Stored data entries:
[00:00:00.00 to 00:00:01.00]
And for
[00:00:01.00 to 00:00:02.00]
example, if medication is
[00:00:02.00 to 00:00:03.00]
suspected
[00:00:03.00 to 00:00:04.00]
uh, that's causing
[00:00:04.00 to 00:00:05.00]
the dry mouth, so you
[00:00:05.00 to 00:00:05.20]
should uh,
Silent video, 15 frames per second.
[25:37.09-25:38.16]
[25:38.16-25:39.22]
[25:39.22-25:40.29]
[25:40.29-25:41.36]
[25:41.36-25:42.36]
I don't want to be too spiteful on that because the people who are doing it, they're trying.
...
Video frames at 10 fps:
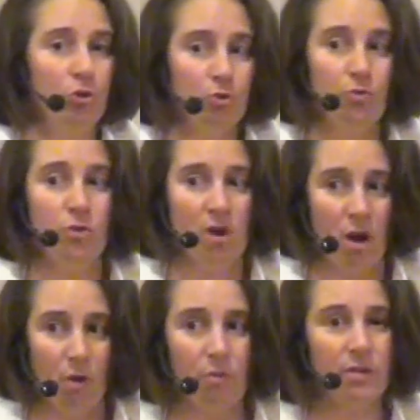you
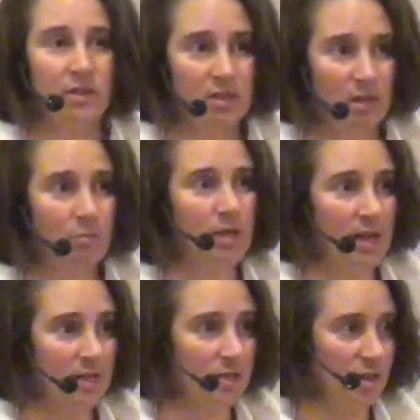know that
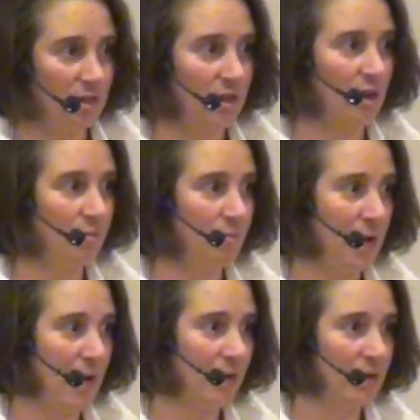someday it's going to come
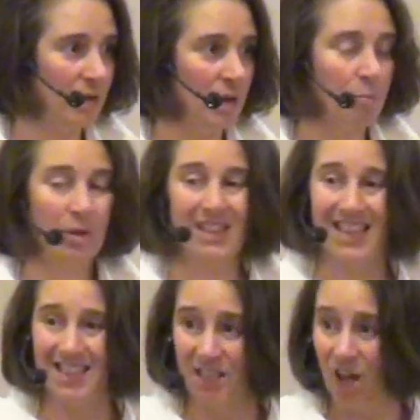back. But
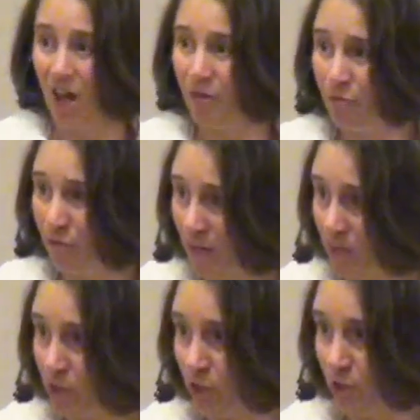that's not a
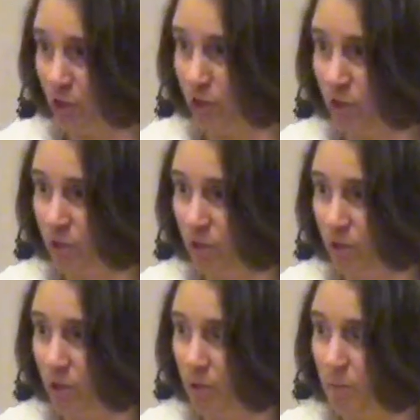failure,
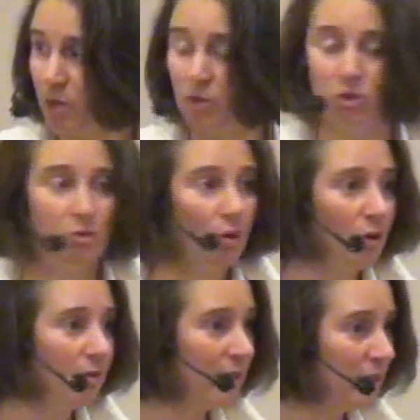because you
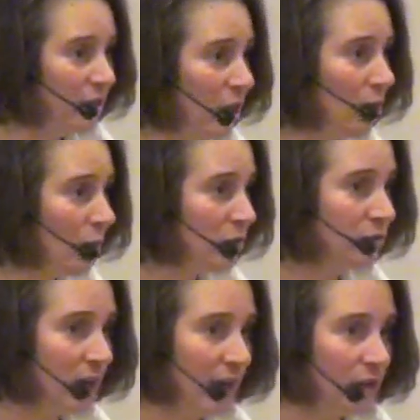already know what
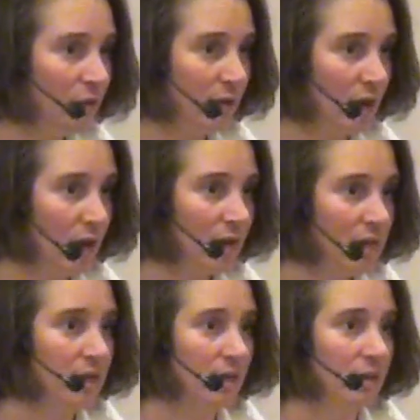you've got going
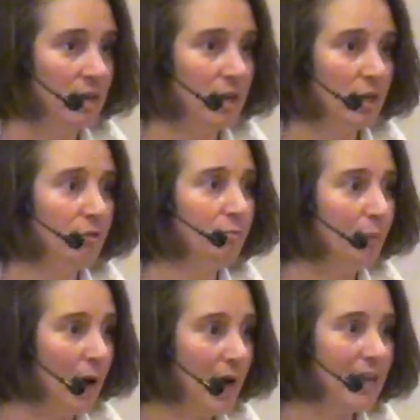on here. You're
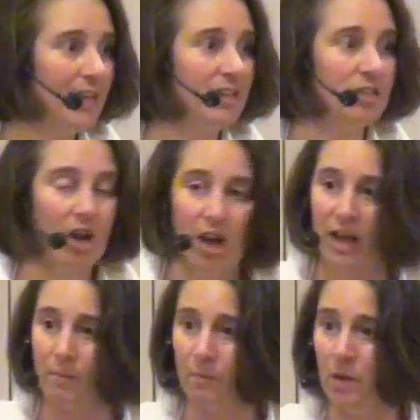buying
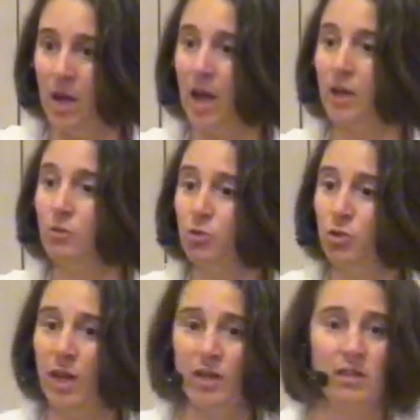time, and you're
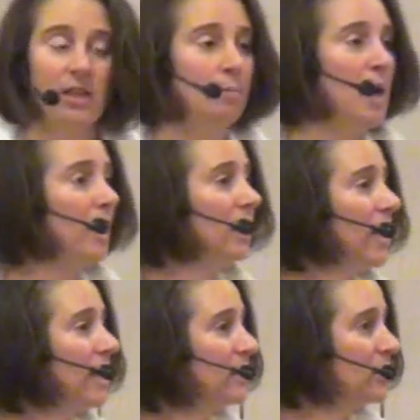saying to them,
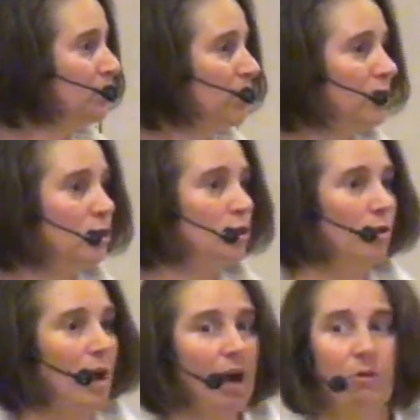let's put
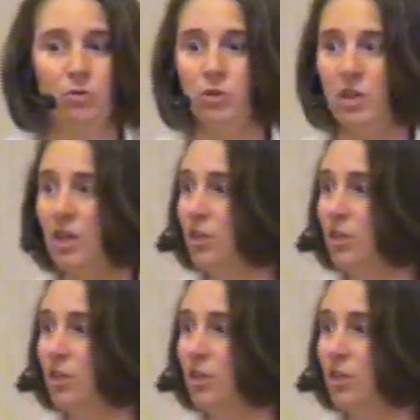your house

_Directions_
Your task is to restate, word for word, only those lines above that fall between the line holding "[00:00:00.00 to 00:00:01.00]" and the line holding "[25:37.09-25:38.16]", inclusive.

_Exercise result_
[00:00:00.00 to 00:00:01.00]
And for
[00:00:01.00 to 00:00:02.00]
example, if medication is
[00:00:02.00 to 00:00:03.00]
suspected
[00:00:03.00 to 00:00:04.00]
uh, that's causing
[00:00:04.00 to 00:00:05.00]
the dry mouth, so you
[00:00:05.00 to 00:00:05.20]
should uh,
Silent video, 15 frames per second.
[25:37.09-25:38.16]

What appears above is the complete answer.